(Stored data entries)
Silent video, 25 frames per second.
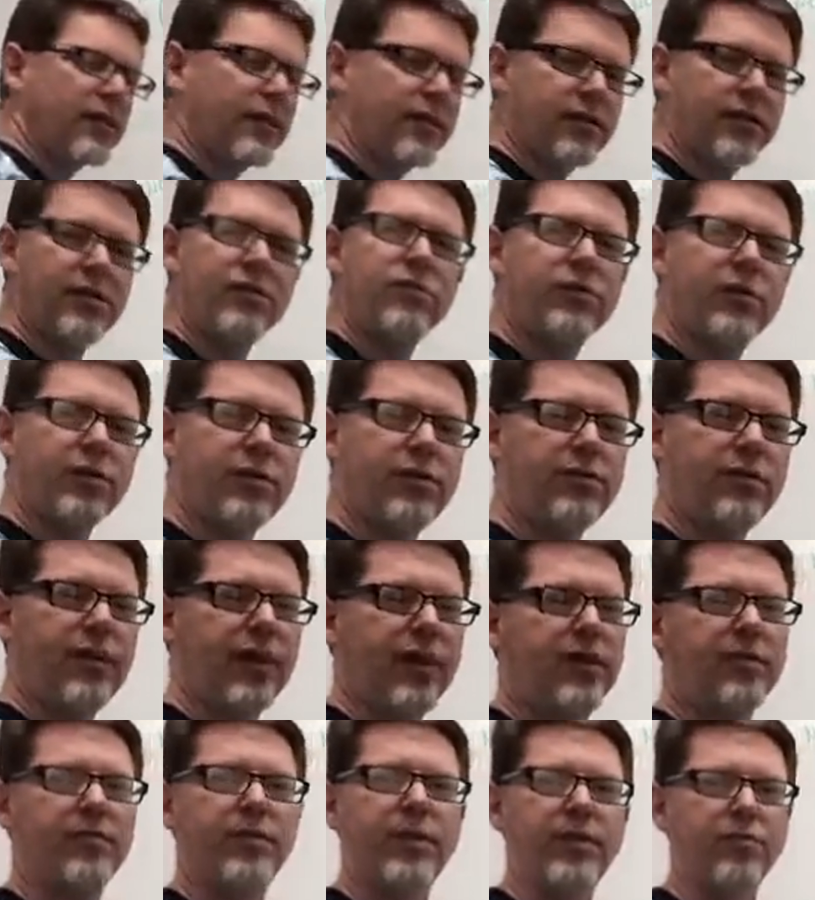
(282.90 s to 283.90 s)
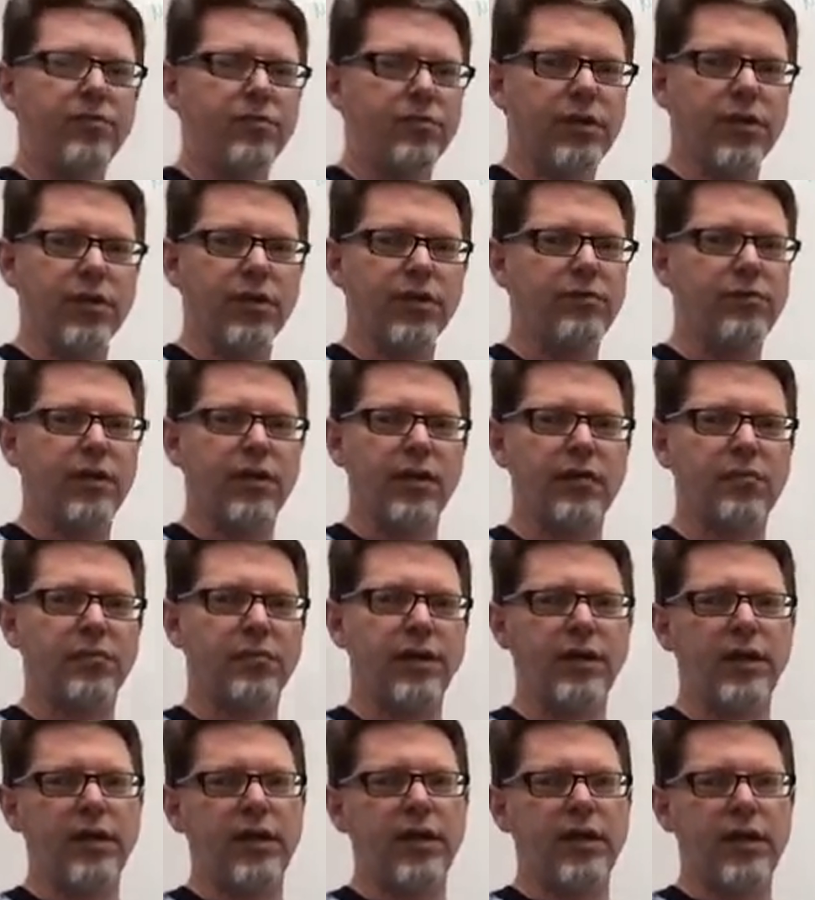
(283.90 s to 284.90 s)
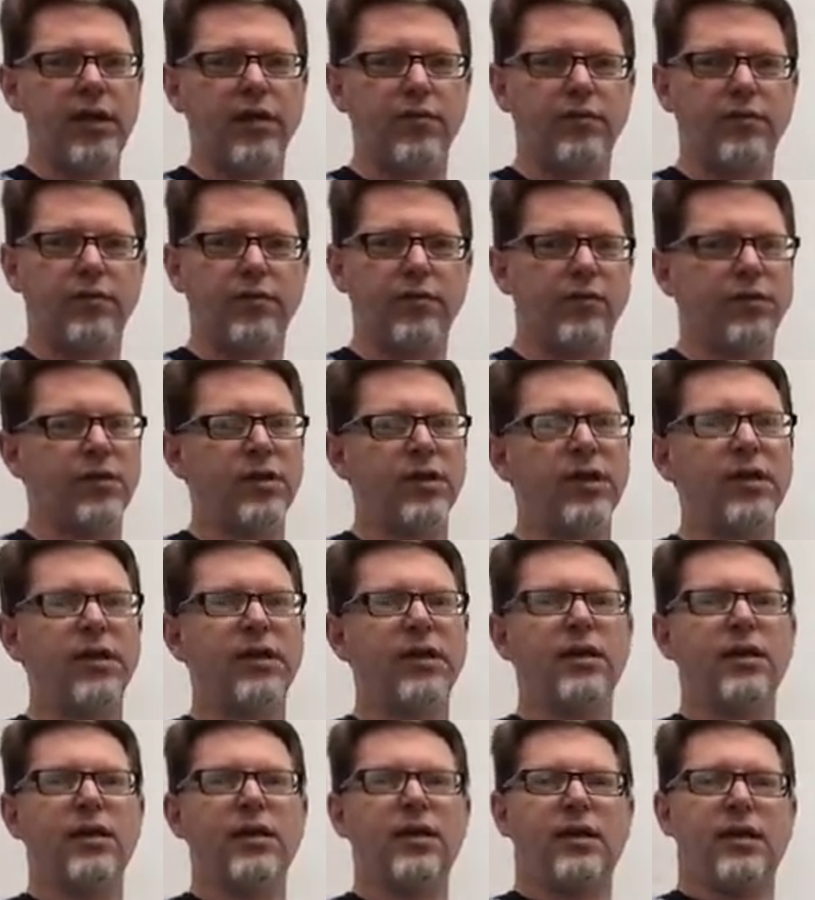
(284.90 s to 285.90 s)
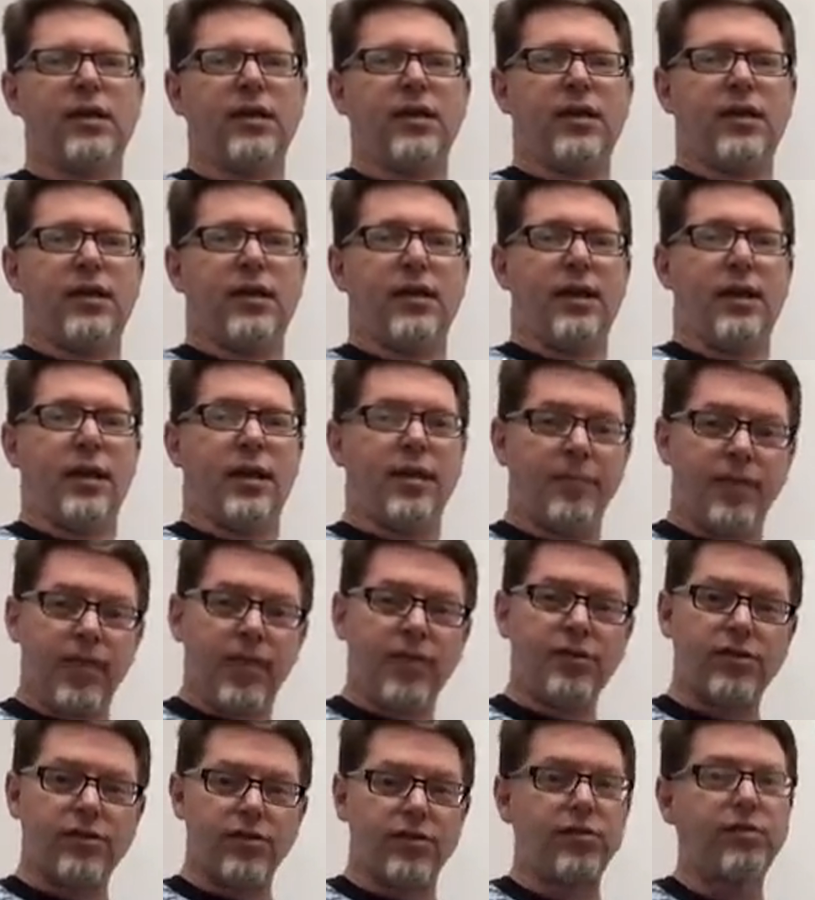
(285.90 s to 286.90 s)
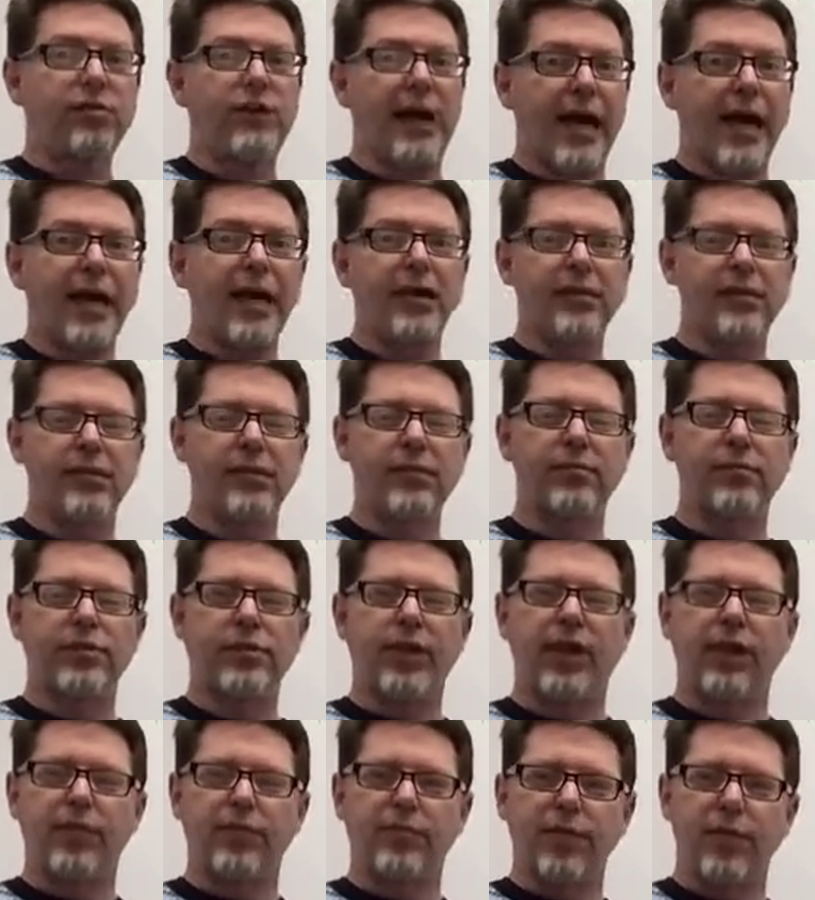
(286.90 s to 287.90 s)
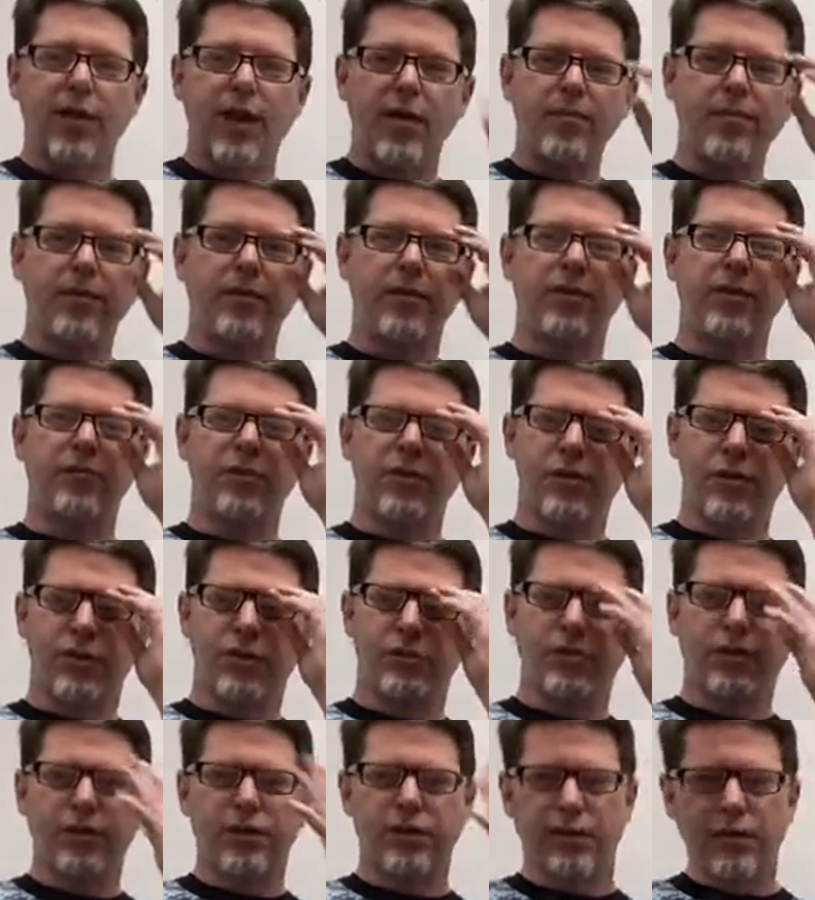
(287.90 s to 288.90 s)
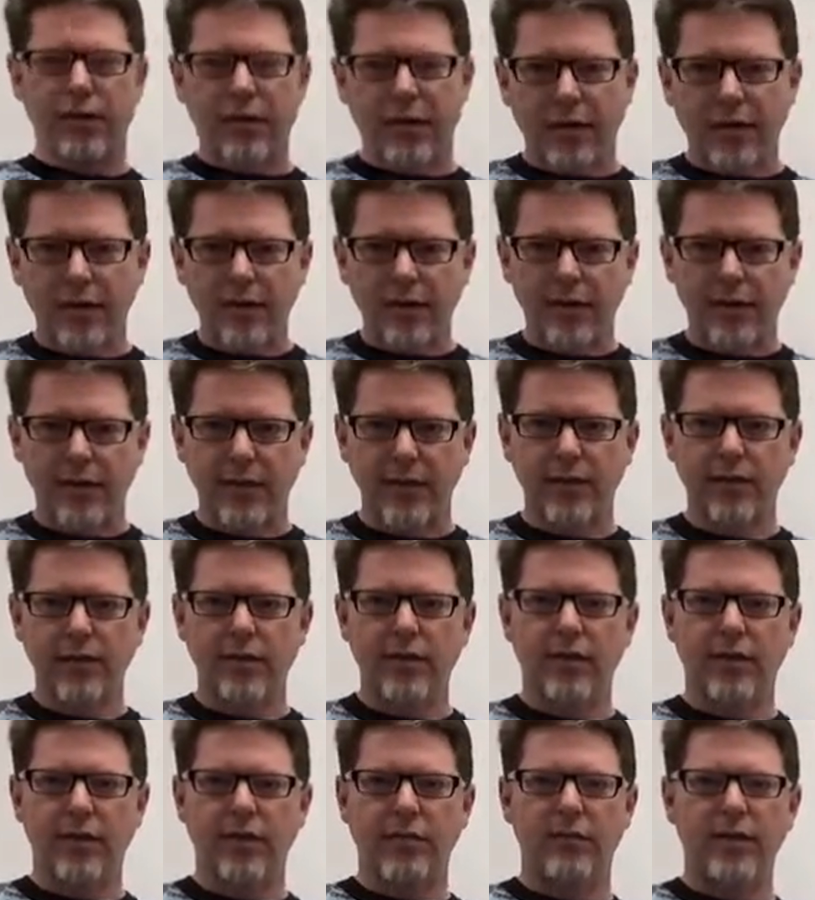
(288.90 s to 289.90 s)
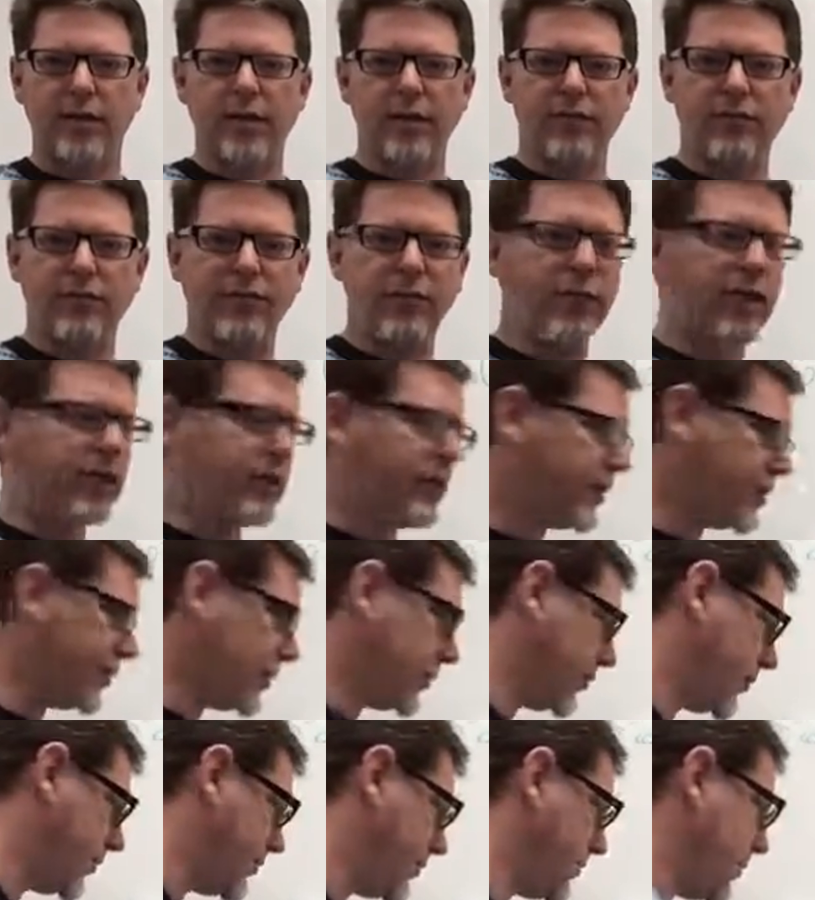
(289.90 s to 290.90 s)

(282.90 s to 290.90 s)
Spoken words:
This is where you've got to be really careful and make sure you add and subtract properly, which is where your calculator could come in if you needed to.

● What you will do
What you should produce is an exact copy of the records, with the pictures left out.

● Answer for this exercise
Silent video, 25 frames per second.
(282.90 s to 283.90 s)
(283.90 s to 284.90 s)
(284.90 s to 285.90 s)
(285.90 s to 286.90 s)
(286.90 s to 287.90 s)
(287.90 s to 288.90 s)
(288.90 s to 289.90 s)
(289.90 s to 290.90 s)

(282.90 s to 290.90 s)
Spoken words:
This is where you've got to be really careful and make sure you add and subtract properly, which is where your calculator could come in if you needed to.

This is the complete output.